## DATA TO PROCESS

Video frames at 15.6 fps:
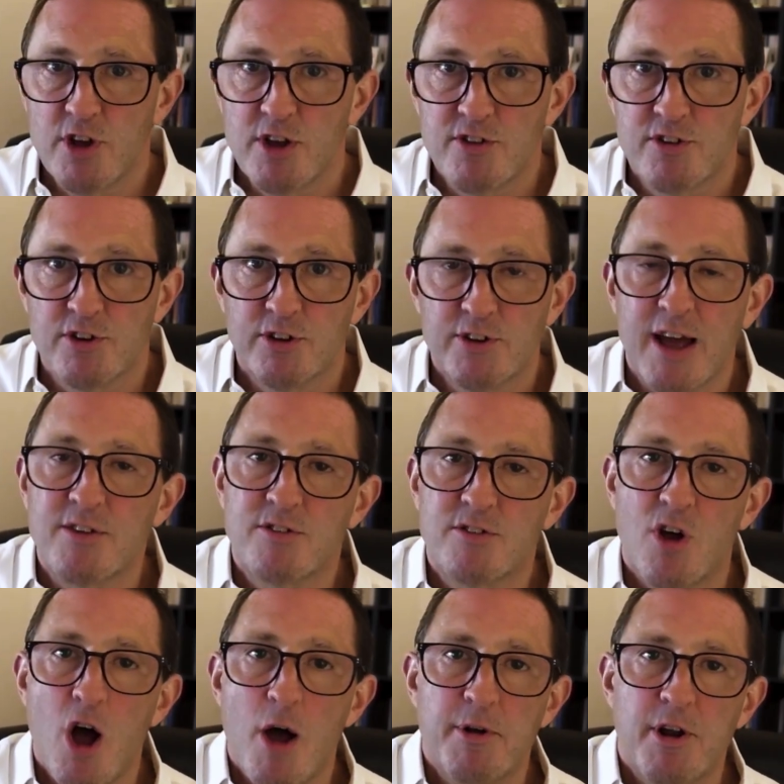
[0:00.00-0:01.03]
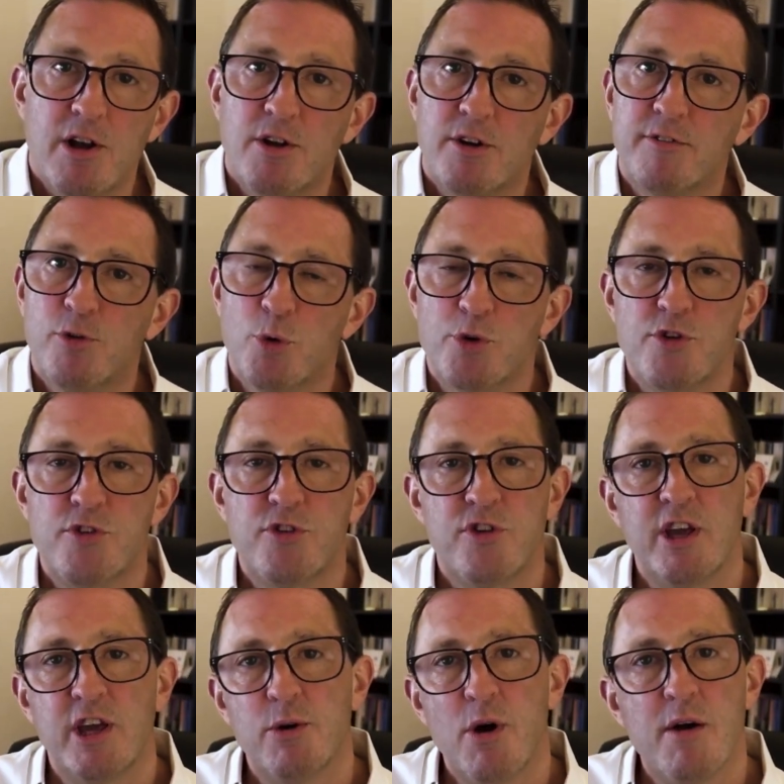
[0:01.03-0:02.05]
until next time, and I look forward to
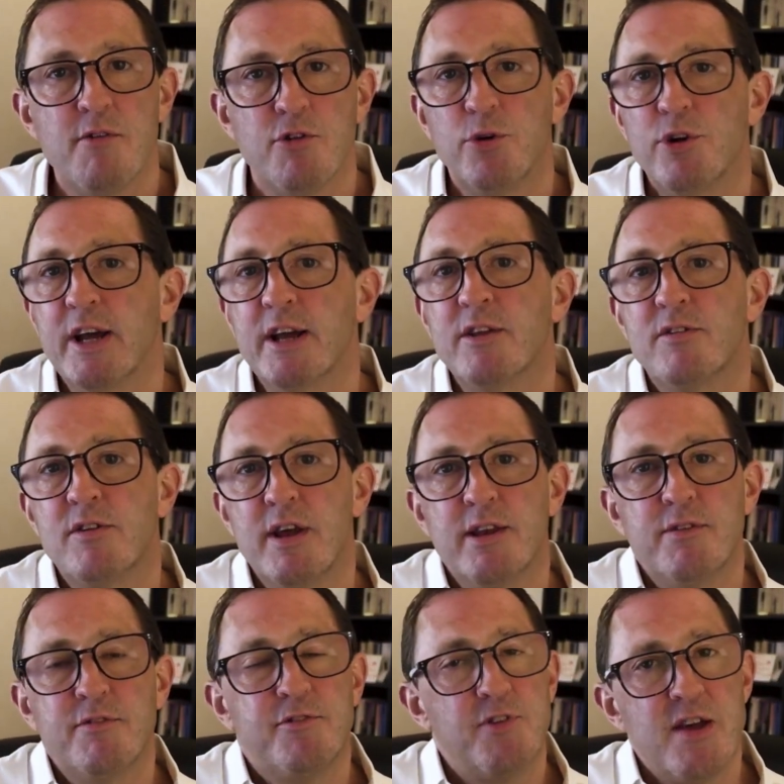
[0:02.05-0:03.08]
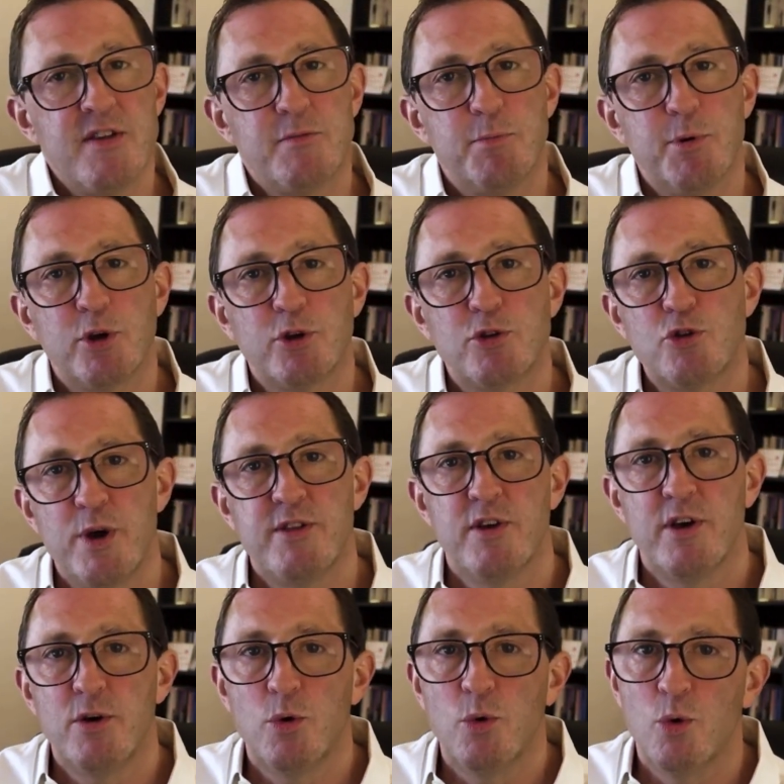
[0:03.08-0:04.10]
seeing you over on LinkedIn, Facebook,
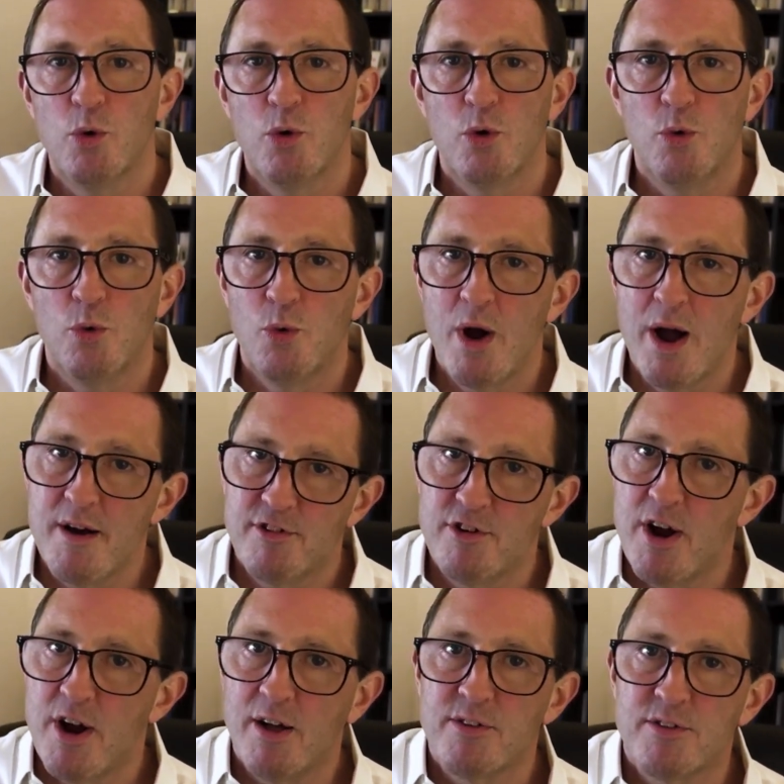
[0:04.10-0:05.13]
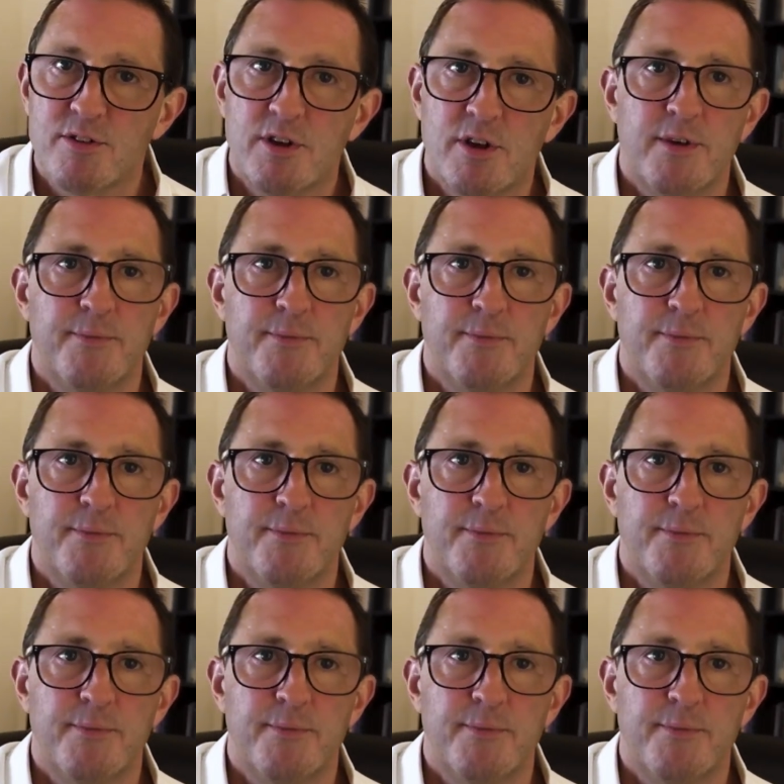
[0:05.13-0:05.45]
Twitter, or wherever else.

## TASK PROMPT
Print nothing except the lines from the one with "[0:01.03-0:02.05]" through the last line of the listing, exactly as written and with pictures removed.

## YOUR SOLUTION
[0:01.03-0:02.05]
until next time, and I look forward to
[0:02.05-0:03.08]
[0:03.08-0:04.10]
seeing you over on LinkedIn, Facebook,
[0:04.10-0:05.13]
[0:05.13-0:05.45]
Twitter, or wherever else.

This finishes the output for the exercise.